特別な普通のchocolate



 


「わー。もうこんな時期なんですねー」

 なのちゃんが目をキラキラさせながら、特設コーナーのショーケースを覗き込んだ。
 赤やピンクを中心にした色とりどりのギフトボックス。中身はシンプルなものからひとつひとつ凝ったものまでよりどりみどり。

「ホント、早いよね」

 アタシは山積みにされたラッピング済みのボックスたちを眺めやる。――きっと、この箱ひとつひとつに物語が生まれるんだろう。とるに足らないものから人生が変わるようなものまで。
 あ。今なんかひらめいたかも。
 頭の中で話の種が芽吹きかけたその時――



「今年は志乃センパイもあげるんですよね?」

 当たり前のように言われた言葉に、思考がぐちゃぐちゃにかき乱された。
 おかげでひらめきは霧散し、種は芽吹く前に踏みつぶされた。もちろんなのちゃんに悪気はない。そこに種があったことを知らなかっただけ。
 それでもアタシの返答は、ワントーン低くなった。

「毎年アタシはあげてるけど。

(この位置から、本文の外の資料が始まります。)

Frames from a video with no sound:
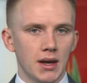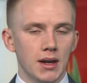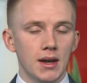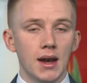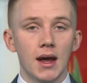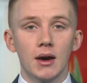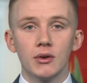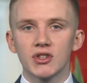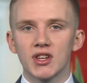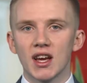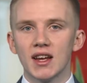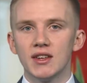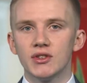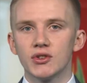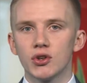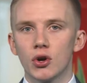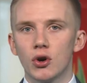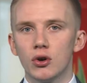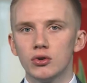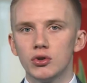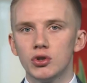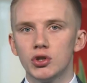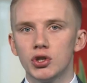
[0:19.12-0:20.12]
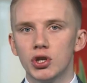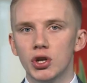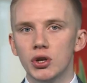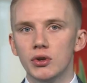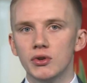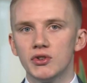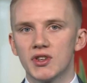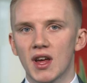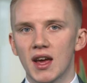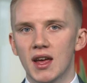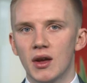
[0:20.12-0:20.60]
Now Sant, on
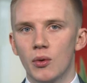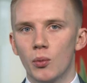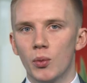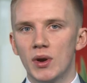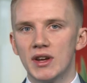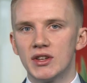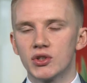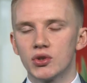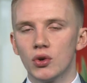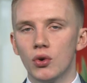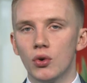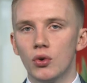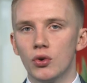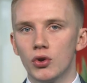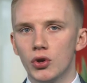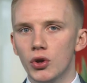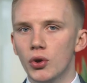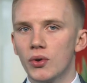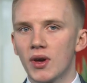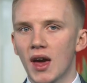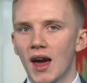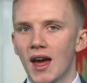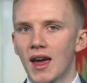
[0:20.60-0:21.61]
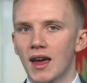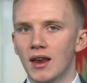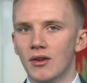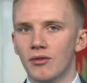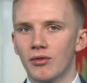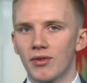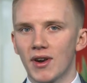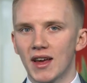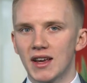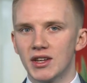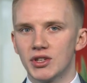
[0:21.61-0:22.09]
Tuesday we saw UK
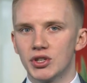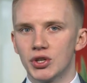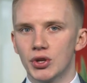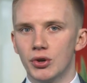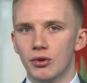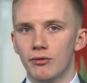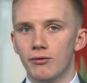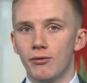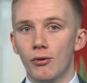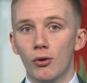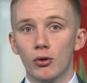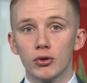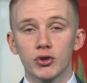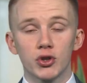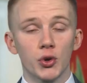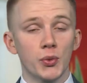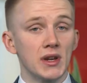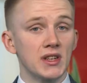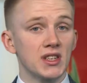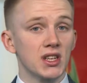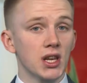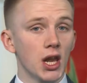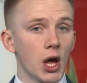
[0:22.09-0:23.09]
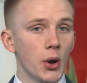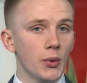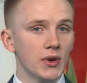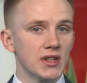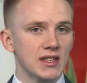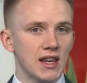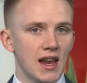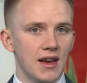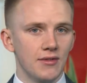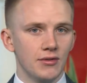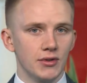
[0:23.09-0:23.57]
inflation fall to its
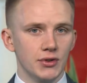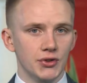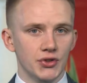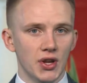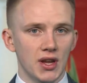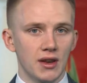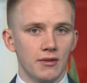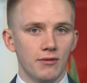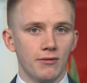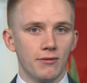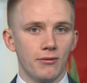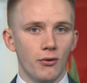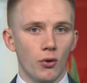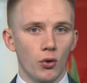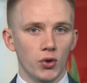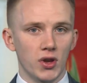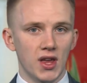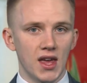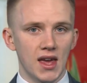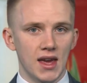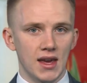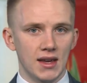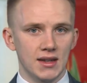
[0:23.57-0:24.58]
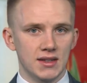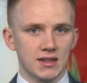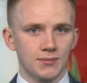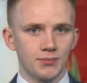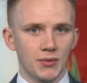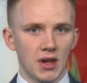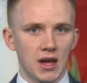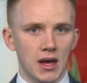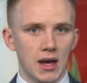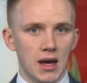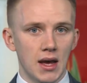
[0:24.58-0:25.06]
lowest levels in 4 years.
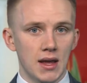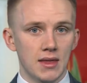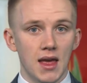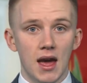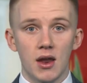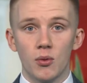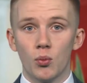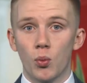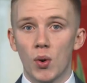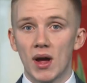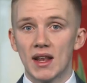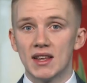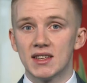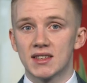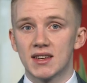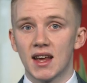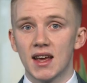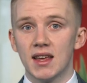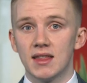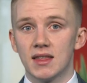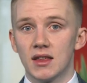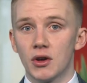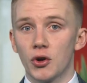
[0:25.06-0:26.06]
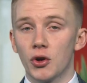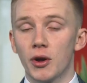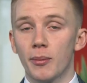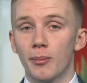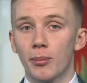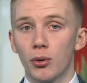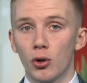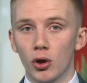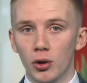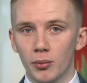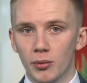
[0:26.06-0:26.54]
Then Wednesday the
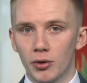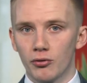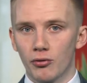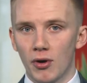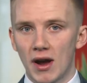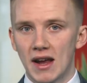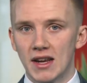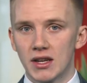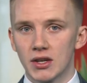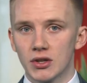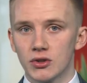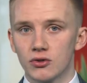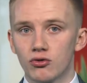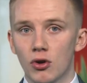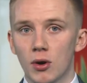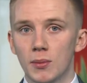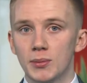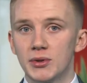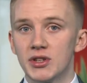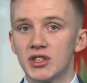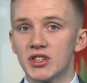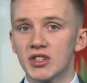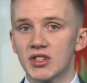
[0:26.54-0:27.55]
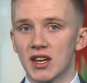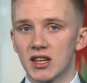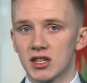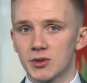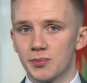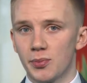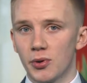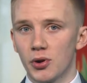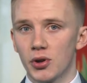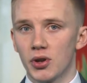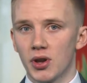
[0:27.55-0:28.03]
unemployment rate dropped to
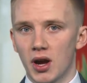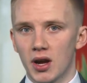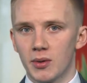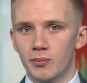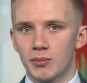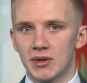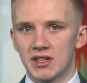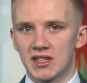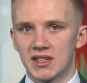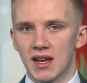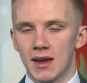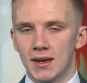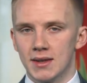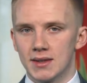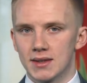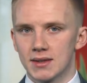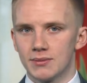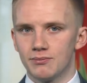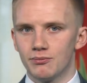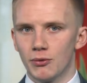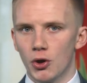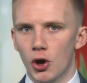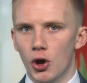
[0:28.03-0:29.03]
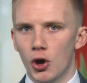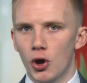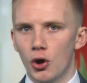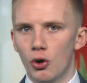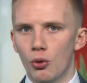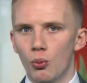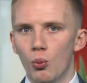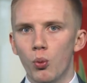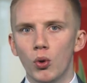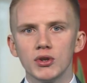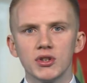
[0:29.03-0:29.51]
6.9%.
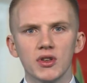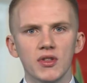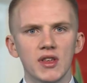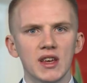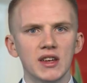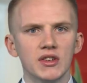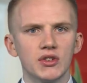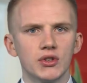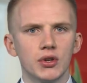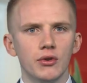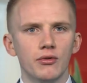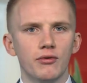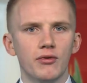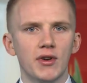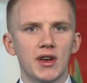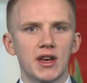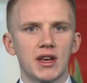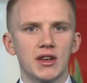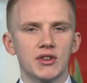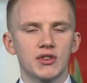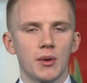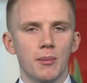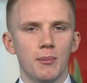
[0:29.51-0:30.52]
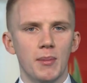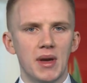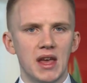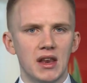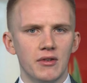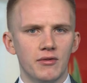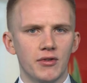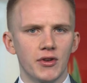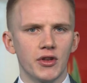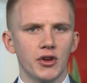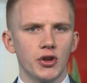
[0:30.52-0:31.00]
What do these two figures
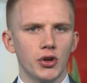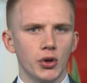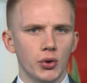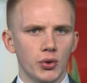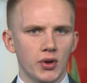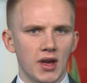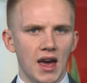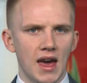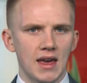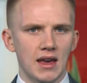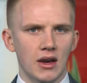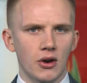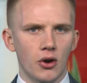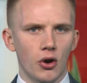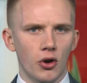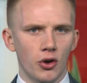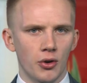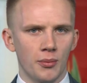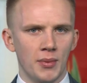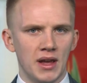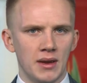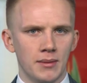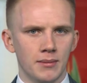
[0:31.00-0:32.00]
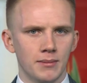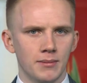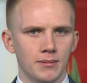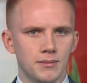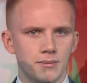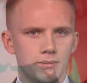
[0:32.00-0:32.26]
mean for the UK economy?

かんなちゃんや紫ちゃんとか家族とか」
「あたしも志乃センパイから欲しいですー……けどそうじゃなくって!」

 じゃあ何?
 いぶかしげな顔をしたアタシに、なのちゃんは笑顔で言い放った。

「本命チョコです!」






特別な普通のchocolate




 本命チョコ? アタシは首を傾げた。
 そんなものはアタシの辞書にはない。アタシにとってバレンタインは、アタシの好きな相手にチョコをあげるもの。親愛。友愛。強いて言うならどれも本命だ。
 だけど、頭のてっぺんからつま先まで恋する乙女のなのちゃんは違うらしい。アタシは聞き返した。

「そういうなのちゃんは誰かにあげるの? 本命チョコ」
「ひー君にあげます!」

 すがすがしいまでにキッパリと言い切られた。どこまでも直球全力勝負な姿勢はある意味尊敬に値する。
 なのちゃんは拳を握りしめて言った。

「今年は全力をもって手作りします! 紫センパイに教えてもらいます!」
「紫ちゃんの許可は得たの?」
「まだです!」

 ……まだなんかい。
 でも熱いなあ、なのちゃん。アタシは苦笑しながら色とりどりのチョコの山に目を戻す。
 さて今年はいくつ用意しようかな。家族の分と、かんなちゃん紫ちゃんと、仕方がないからなのちゃんの分と――

 ――ふと、脳裏に浮かんだのは、隠れ甘党の椎名先生の姿だった。



 最初は……なんだっけ。ああ、キャンディだ。

「それ、まだ持ってる?」

 『それ』が口に放り込んだキャンディだと気づくまで暫し。
 仮にも教師の前で飲食したことを咎められるのかと思いきや、逆にそれを欲しいと言われたのが、たしか一番最初だった。
 それから、たまに甘いものをねだられるようになった。接点が増えるにつれ、時々自分からもおすそ分けするようになった。最近は、先生の準備室にキャンディボックスを置いて、そこにお菓子を補充する習慣がついている。
 先生が甘党なのを知ってるのは、多分アタシくらい。そのことにちょっとだけ優越感を覚える。

(……そうだ。14日はチョコレートにしようかな)

 その日持っていたおやつがたまたまチョコレートだったとしても、そしてそれをボックスに入れておいたとしても、何らおかしいことはないだろう。

 ――それがちょっとだけ特別な普通のチョコレートだったとしても。
 そしてそれを知っているのがアタシだけだったとしても――

(別に、いいよね)

 製菓用チョコレートとにらめっこをはじめたなのちゃんの横で、アタシは脳内の手帳に、『2月14日、チョコレートをおすそ分け』と、小さく書き込んでおいた。